#### [Try it]
Each entry should be written out once more, exactly as given below.

#### [Supplied material]
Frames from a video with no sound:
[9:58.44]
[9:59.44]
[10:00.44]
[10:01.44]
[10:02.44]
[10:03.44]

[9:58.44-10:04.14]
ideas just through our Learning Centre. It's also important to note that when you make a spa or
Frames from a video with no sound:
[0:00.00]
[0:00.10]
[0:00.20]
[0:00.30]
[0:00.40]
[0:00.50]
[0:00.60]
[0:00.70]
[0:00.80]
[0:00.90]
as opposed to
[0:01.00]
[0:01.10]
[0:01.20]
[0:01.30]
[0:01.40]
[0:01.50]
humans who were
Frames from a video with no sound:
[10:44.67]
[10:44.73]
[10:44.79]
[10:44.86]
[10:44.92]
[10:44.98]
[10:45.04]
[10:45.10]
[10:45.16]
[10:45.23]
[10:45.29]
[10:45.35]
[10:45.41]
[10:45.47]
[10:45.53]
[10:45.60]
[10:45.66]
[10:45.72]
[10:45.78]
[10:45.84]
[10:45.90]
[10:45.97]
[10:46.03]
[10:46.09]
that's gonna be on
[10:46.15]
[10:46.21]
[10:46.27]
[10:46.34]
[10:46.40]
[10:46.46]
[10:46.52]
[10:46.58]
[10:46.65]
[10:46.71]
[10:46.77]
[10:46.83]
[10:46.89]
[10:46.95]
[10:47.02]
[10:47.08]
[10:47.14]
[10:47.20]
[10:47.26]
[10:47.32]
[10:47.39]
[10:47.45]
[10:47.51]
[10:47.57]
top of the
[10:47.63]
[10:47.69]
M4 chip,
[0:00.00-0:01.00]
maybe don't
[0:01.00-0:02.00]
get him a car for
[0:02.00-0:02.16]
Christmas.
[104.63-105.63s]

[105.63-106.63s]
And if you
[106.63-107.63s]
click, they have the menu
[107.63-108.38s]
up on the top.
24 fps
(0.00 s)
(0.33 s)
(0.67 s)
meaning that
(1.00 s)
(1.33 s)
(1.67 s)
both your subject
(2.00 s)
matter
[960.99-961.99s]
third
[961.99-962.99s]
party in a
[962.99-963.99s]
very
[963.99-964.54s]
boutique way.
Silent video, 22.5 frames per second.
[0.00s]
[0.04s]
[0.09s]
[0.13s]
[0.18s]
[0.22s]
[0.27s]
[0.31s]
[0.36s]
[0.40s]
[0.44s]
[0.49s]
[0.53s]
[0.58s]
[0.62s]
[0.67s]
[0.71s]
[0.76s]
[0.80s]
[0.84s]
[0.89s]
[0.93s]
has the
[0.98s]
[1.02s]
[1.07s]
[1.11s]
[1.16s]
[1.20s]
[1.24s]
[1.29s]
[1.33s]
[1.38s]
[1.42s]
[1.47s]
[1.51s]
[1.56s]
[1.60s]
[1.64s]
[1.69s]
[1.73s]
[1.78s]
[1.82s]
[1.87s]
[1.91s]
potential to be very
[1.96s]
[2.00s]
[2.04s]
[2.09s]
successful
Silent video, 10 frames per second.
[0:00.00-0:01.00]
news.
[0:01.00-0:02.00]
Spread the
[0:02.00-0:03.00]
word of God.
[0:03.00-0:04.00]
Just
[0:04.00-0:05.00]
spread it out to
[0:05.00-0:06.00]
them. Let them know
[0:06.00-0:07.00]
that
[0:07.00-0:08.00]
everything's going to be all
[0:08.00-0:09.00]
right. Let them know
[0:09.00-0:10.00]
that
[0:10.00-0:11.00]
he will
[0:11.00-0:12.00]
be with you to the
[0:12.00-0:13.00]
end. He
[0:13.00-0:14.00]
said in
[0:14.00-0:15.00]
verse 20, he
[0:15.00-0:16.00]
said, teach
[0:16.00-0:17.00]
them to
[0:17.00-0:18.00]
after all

#### [Answer box]
Frames from a video with no sound:
[9:58.44]
[9:59.44]
[10:00.44]
[10:01.44]
[10:02.44]
[10:03.44]

[9:58.44-10:04.14]
ideas just through our Learning Centre. It's also important to note that when you make a spa or
Frames from a video with no sound:
[0:00.00]
[0:00.10]
[0:00.20]
[0:00.30]
[0:00.40]
[0:00.50]
[0:00.60]
[0:00.70]
[0:00.80]
[0:00.90]
as opposed to
[0:01.00]
[0:01.10]
[0:01.20]
[0:01.30]
[0:01.40]
[0:01.50]
humans who were
Frames from a video with no sound:
[10:44.67]
[10:44.73]
[10:44.79]
[10:44.86]
[10:44.92]
[10:44.98]
[10:45.04]
[10:45.10]
[10:45.16]
[10:45.23]
[10:45.29]
[10:45.35]
[10:45.41]
[10:45.47]
[10:45.53]
[10:45.60]
[10:45.66]
[10:45.72]
[10:45.78]
[10:45.84]
[10:45.90]
[10:45.97]
[10:46.03]
[10:46.09]
that's gonna be on
[10:46.15]
[10:46.21]
[10:46.27]
[10:46.34]
[10:46.40]
[10:46.46]
[10:46.52]
[10:46.58]
[10:46.65]
[10:46.71]
[10:46.77]
[10:46.83]
[10:46.89]
[10:46.95]
[10:47.02]
[10:47.08]
[10:47.14]
[10:47.20]
[10:47.26]
[10:47.32]
[10:47.39]
[10:47.45]
[10:47.51]
[10:47.57]
top of the
[10:47.63]
[10:47.69]
M4 chip,
[0:00.00-0:01.00]
maybe don't
[0:01.00-0:02.00]
get him a car for
[0:02.00-0:02.16]
Christmas.
[104.63-105.63s]

[105.63-106.63s]
And if you
[106.63-107.63s]
click, they have the menu
[107.63-108.38s]
up on the top.
24 fps
(0.00 s)
(0.33 s)
(0.67 s)
meaning that
(1.00 s)
(1.33 s)
(1.67 s)
both your subject
(2.00 s)
matter
[960.99-961.99s]
third
[961.99-962.99s]
party in a
[962.99-963.99s]
very
[963.99-964.54s]
boutique way.
Silent video, 22.5 frames per second.
[0.00s]
[0.04s]
[0.09s]
[0.13s]
[0.18s]
[0.22s]
[0.27s]
[0.31s]
[0.36s]
[0.40s]
[0.44s]
[0.49s]
[0.53s]
[0.58s]
[0.62s]
[0.67s]
[0.71s]
[0.76s]
[0.80s]
[0.84s]
[0.89s]
[0.93s]
has the
[0.98s]
[1.02s]
[1.07s]
[1.11s]
[1.16s]
[1.20s]
[1.24s]
[1.29s]
[1.33s]
[1.38s]
[1.42s]
[1.47s]
[1.51s]
[1.56s]
[1.60s]
[1.64s]
[1.69s]
[1.73s]
[1.78s]
[1.82s]
[1.87s]
[1.91s]
potential to be very
[1.96s]
[2.00s]
[2.04s]
[2.09s]
successful
Silent video, 10 frames per second.
[0:00.00-0:01.00]
news.
[0:01.00-0:02.00]
Spread the
[0:02.00-0:03.00]
word of God.
[0:03.00-0:04.00]
Just
[0:04.00-0:05.00]
spread it out to
[0:05.00-0:06.00]
them. Let them know
[0:06.00-0:07.00]
that
[0:07.00-0:08.00]
everything's going to be all
[0:08.00-0:09.00]
right. Let them know
[0:09.00-0:10.00]
that
[0:10.00-0:11.00]
he will
[0:11.00-0:12.00]
be with you to the
[0:12.00-0:13.00]
end. He
[0:13.00-0:14.00]
said in
[0:14.00-0:15.00]
verse 20, he
[0:15.00-0:16.00]
said, teach
[0:16.00-0:17.00]
them to
[0:17.00-0:18.00]
after all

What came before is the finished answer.